Treatments currently involve treatment a combination of chemotherapy, steroids, biological therapy. Due to the genetic abnormality issue, an alternative treatment is required and this is the basis of the new medication.
The developed drug goes under the commercial name Venclexta (generic name venetoclax), and it is designed to indirectly cause cancer cells die. This is by focusing on a protein that encourages growth of cancer cells. The drug, when taken orally, blocks protein formation.

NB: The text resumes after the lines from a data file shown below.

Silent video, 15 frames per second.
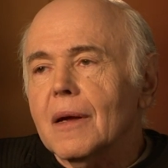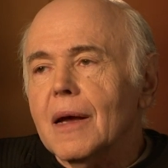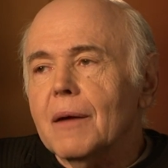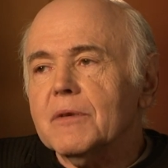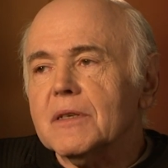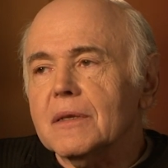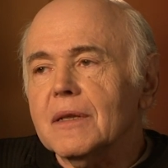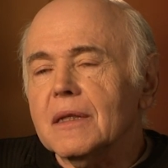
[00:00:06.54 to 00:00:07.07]

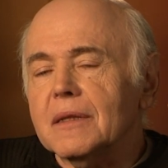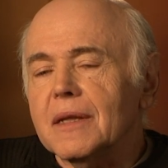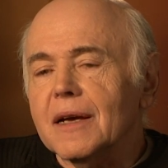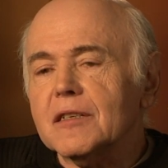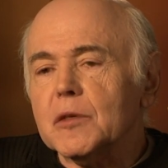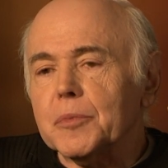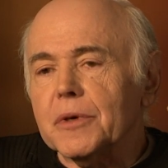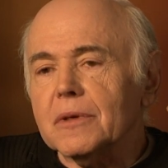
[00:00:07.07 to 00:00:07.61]
I was a little
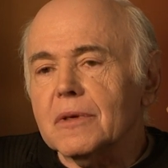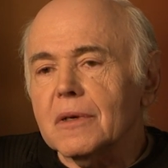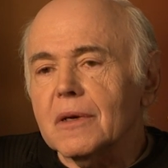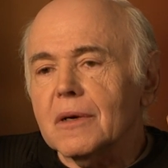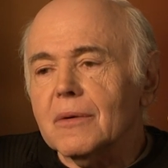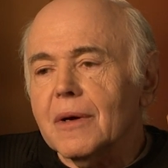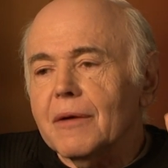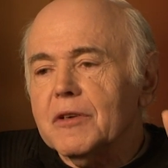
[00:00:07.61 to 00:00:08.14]
desperate, you
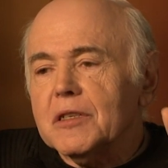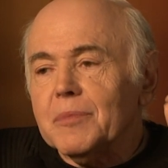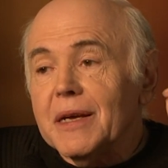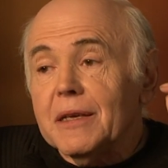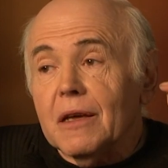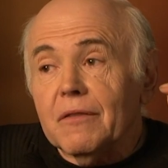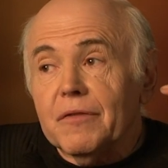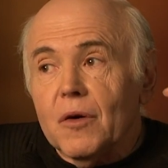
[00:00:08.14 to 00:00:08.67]
know. I was
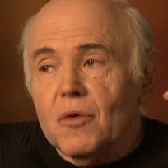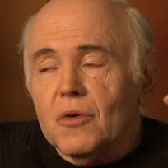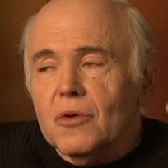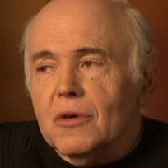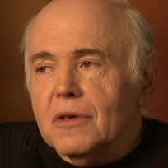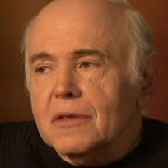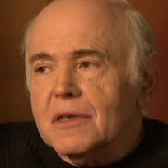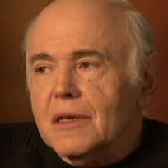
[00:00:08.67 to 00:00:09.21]
making phone
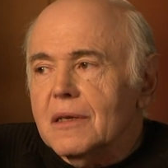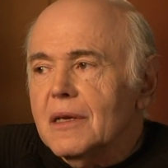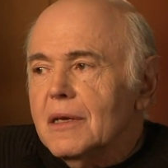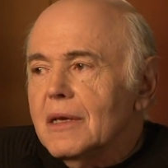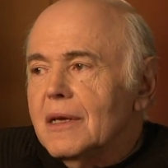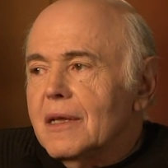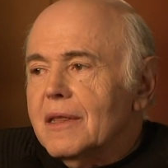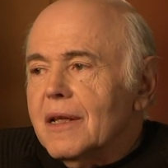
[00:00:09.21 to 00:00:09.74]
calls that,
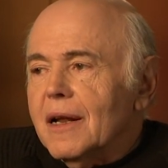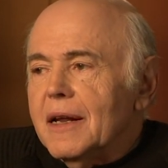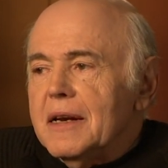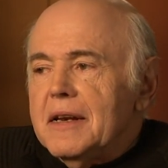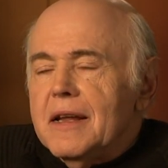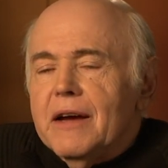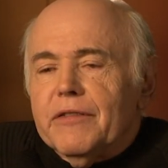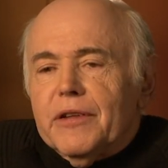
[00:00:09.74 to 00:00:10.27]
that I
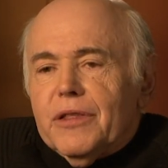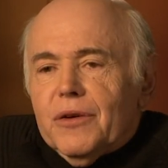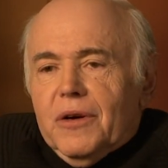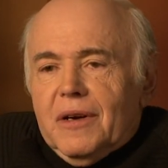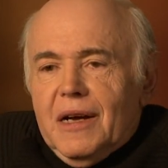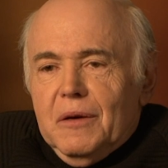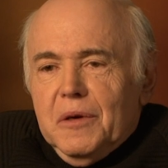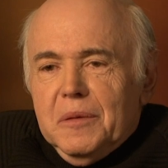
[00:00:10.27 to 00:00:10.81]
never
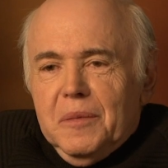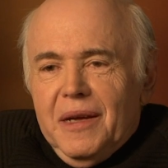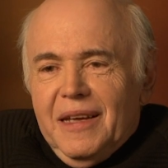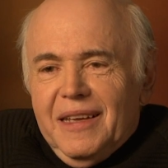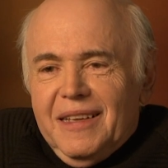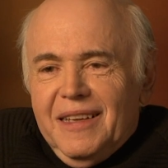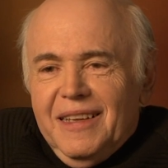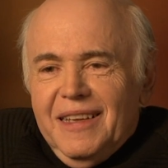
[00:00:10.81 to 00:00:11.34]
thought I would
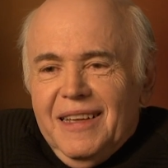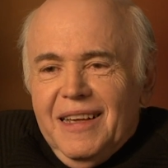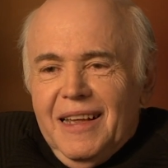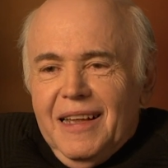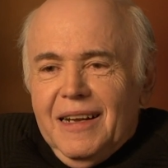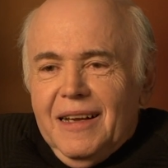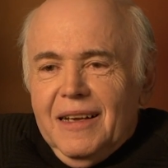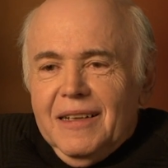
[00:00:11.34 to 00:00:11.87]
make,
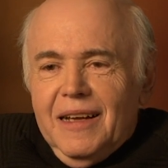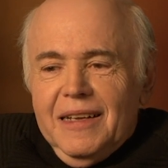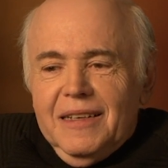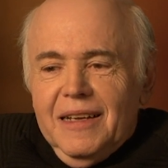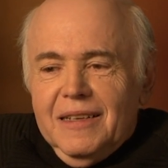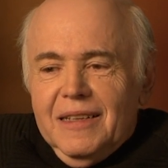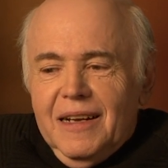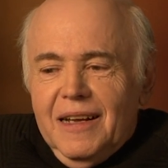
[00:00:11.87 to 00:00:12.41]
and I, I
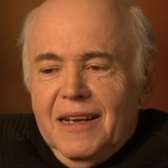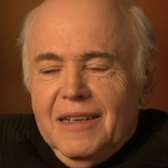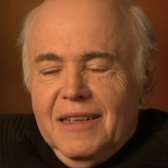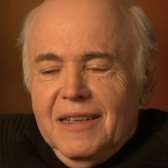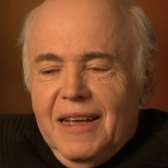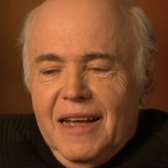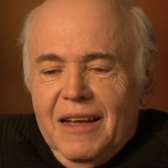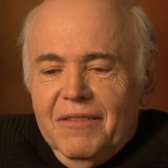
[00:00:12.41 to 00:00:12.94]
that I
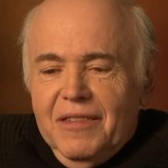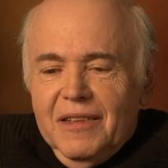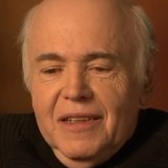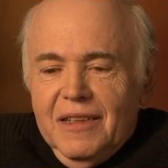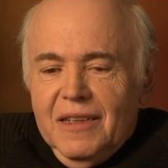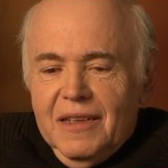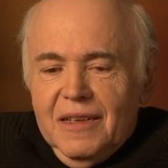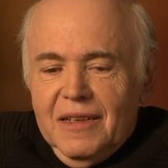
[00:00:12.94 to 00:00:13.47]
didn't have
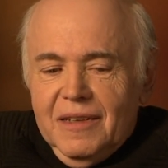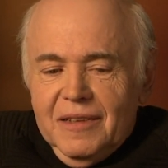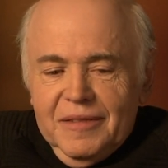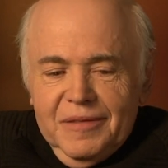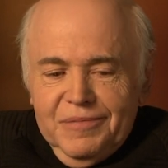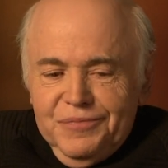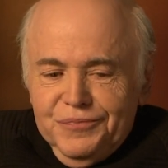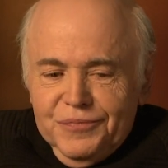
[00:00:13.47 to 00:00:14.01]
the, uh,
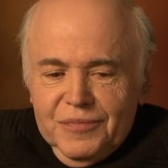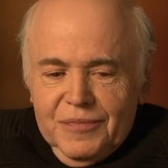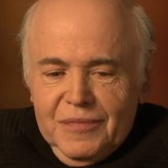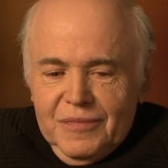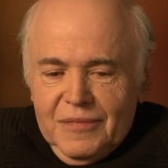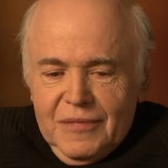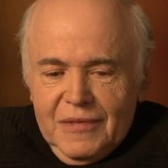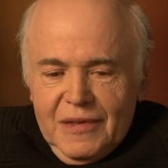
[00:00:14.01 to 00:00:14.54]

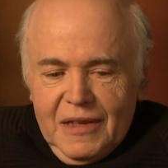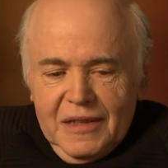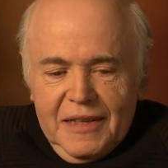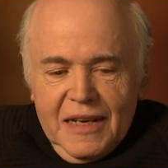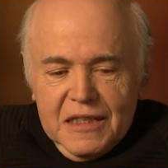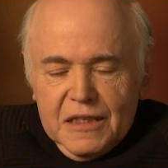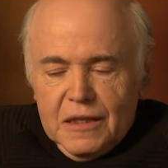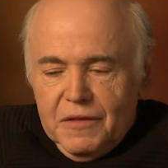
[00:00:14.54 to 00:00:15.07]
the
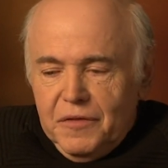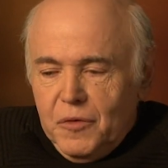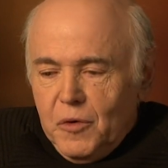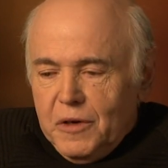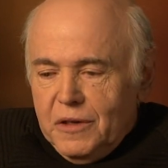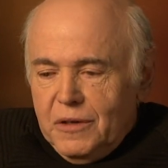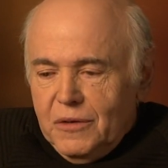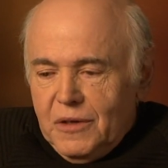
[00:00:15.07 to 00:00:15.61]
intestinal
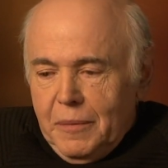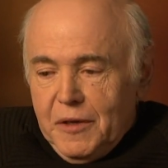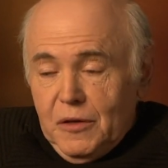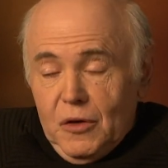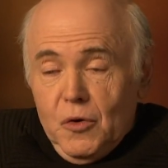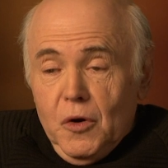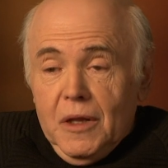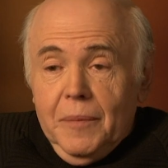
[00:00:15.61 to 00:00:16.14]
fortitude. I mean,
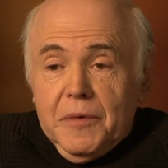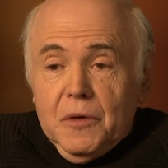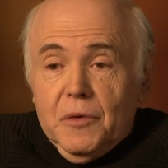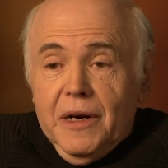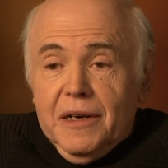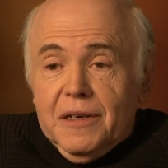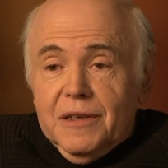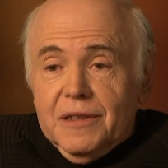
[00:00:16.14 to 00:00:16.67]
to call up
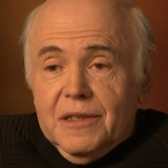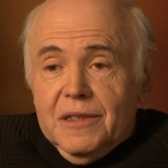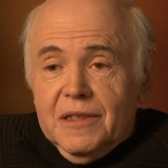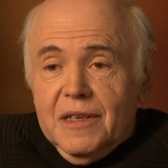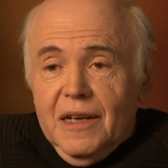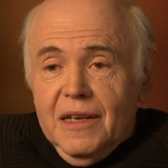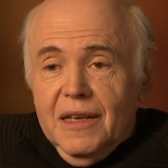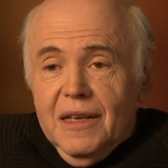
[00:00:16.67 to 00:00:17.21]
directors and
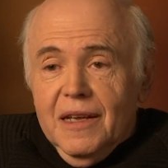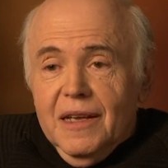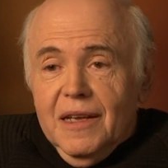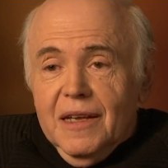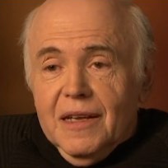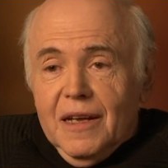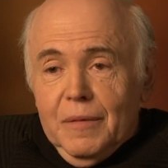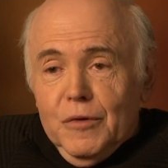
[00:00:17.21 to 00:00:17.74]
say,
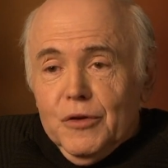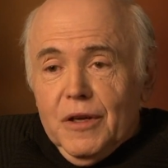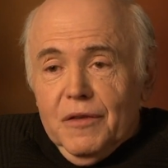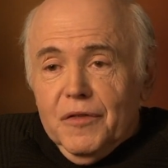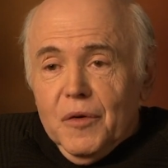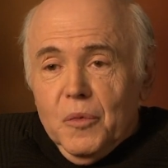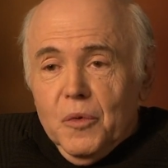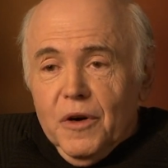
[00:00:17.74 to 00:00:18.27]
I'm
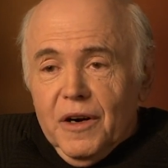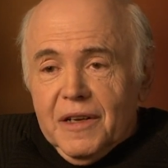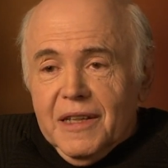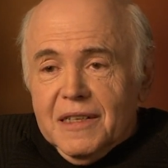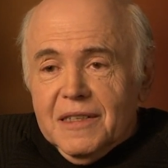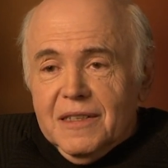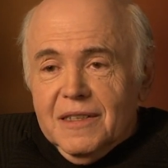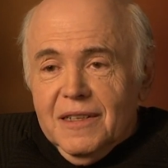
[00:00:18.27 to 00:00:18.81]
looking for work,
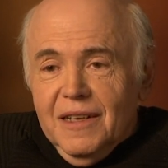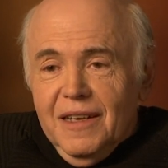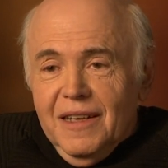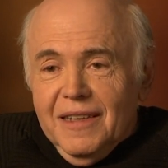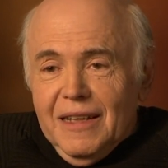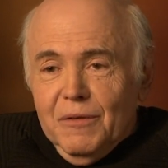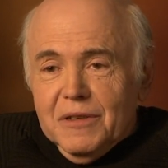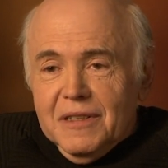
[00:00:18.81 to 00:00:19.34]
that's,
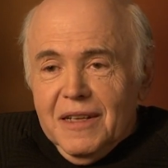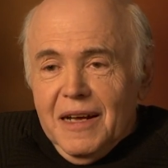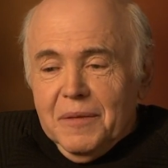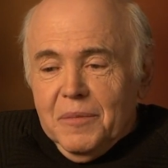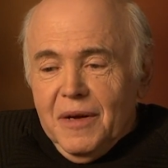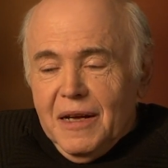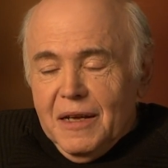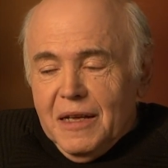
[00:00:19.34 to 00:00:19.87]
that was not
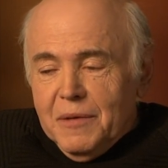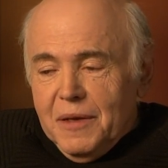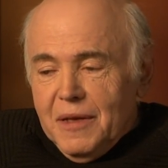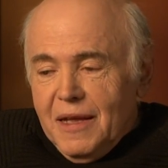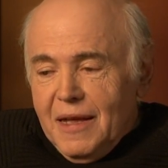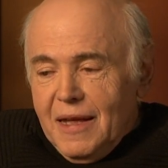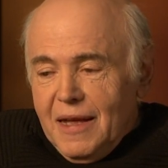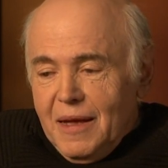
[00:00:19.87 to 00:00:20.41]
my
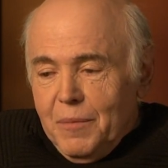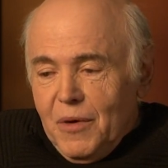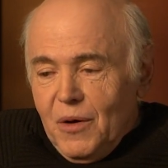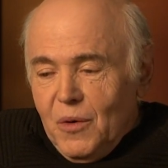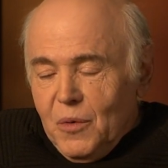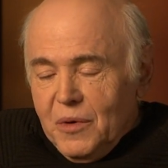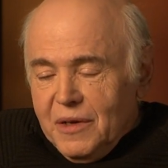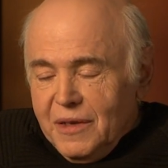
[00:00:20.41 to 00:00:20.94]

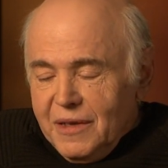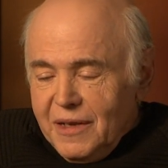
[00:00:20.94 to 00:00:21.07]
MO.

The drug has been developed by the pharmaceutical companies AbbVie and Genentech (a subsidiary of Roche.) the drug is not cheap, however, costing around $110,000 for one year of treatment.
To demonstrate the efficiency of the drug, it was tested on 106 people in a clinical trial. Of these, 80 percent had seen the cancer go into remission before it reoccurred. The life-increase benefit from Venclexta has ranged from three months to 19 months.
With the Zika virus drug news, knowledge about the evolution of lethal virus gene structures in Zika has enabled the biotechnology company Replikins Ltd. to begin the development of a vaccine. The drug candidate goes under the lengthy description of a “trivalent Zika-Dengue-Japanese Encephalitis Replikins Synthetic Blocker.”
The development of the Zika drug is at an early stage and animal trials are due to begin in the coming months.